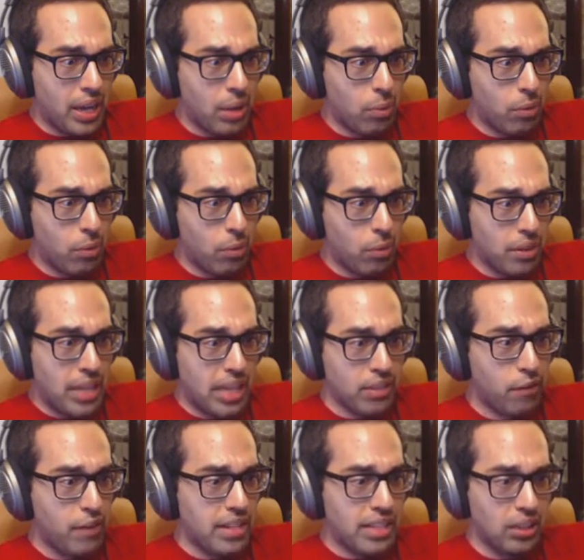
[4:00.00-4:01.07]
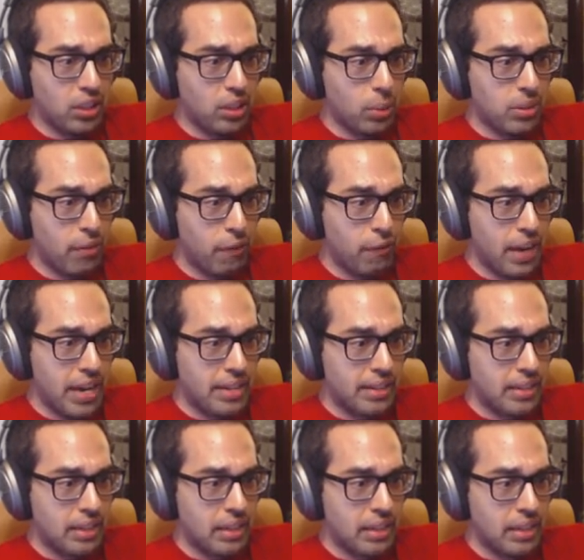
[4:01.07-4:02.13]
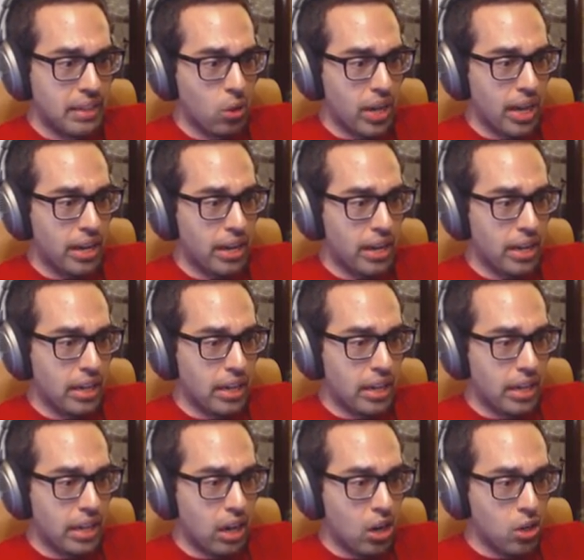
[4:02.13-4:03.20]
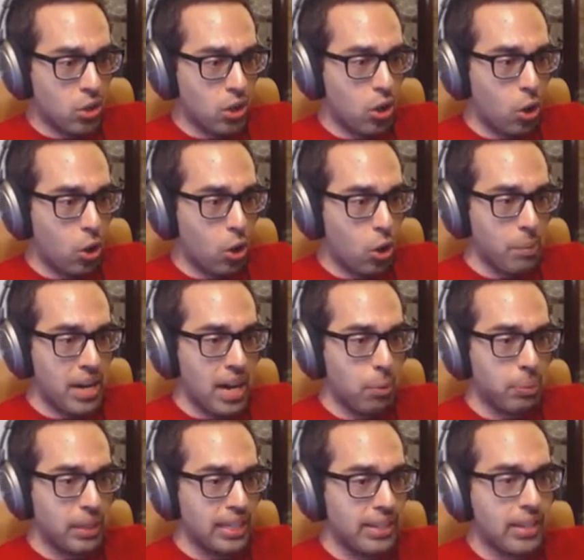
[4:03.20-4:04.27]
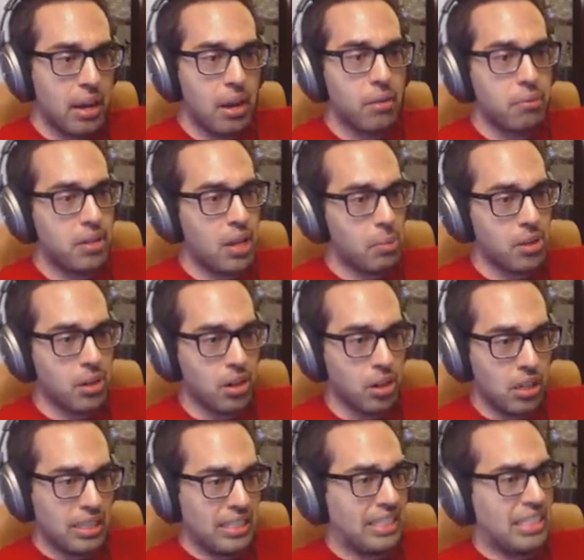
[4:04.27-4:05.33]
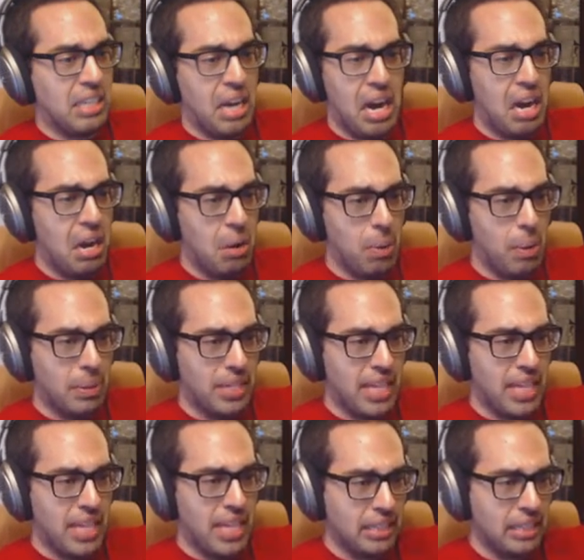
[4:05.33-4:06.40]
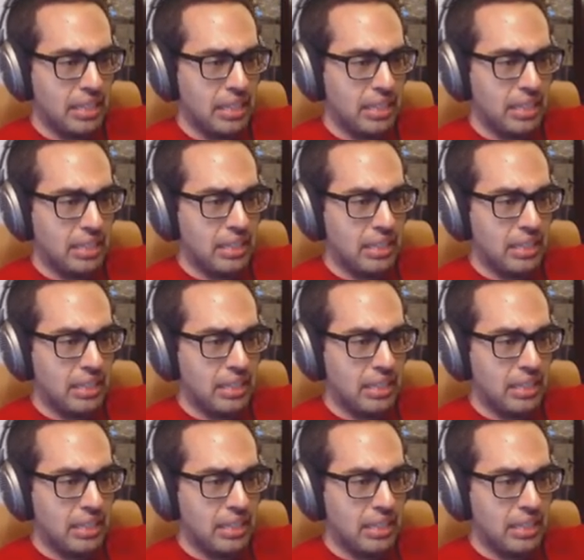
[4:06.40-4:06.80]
But it's okay, we'll figure it. That's a vase. I thought that was a face. Okay. Are you gonna open for me now? Please. Tell me you're gonna... Oh, what was that?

============

> _The task_
Repeat the material above exactly; pictures do not belong in the copy.

> _Reply to the exercise_
[4:00.00-4:01.07]
[4:01.07-4:02.13]
[4:02.13-4:03.20]
[4:03.20-4:04.27]
[4:04.27-4:05.33]
[4:05.33-4:06.40]
[4:06.40-4:06.80]
But it's okay, we'll figure it. That's a vase. I thought that was a face. Okay. Are you gonna open for me now? Please. Tell me you're gonna... Oh, what was that?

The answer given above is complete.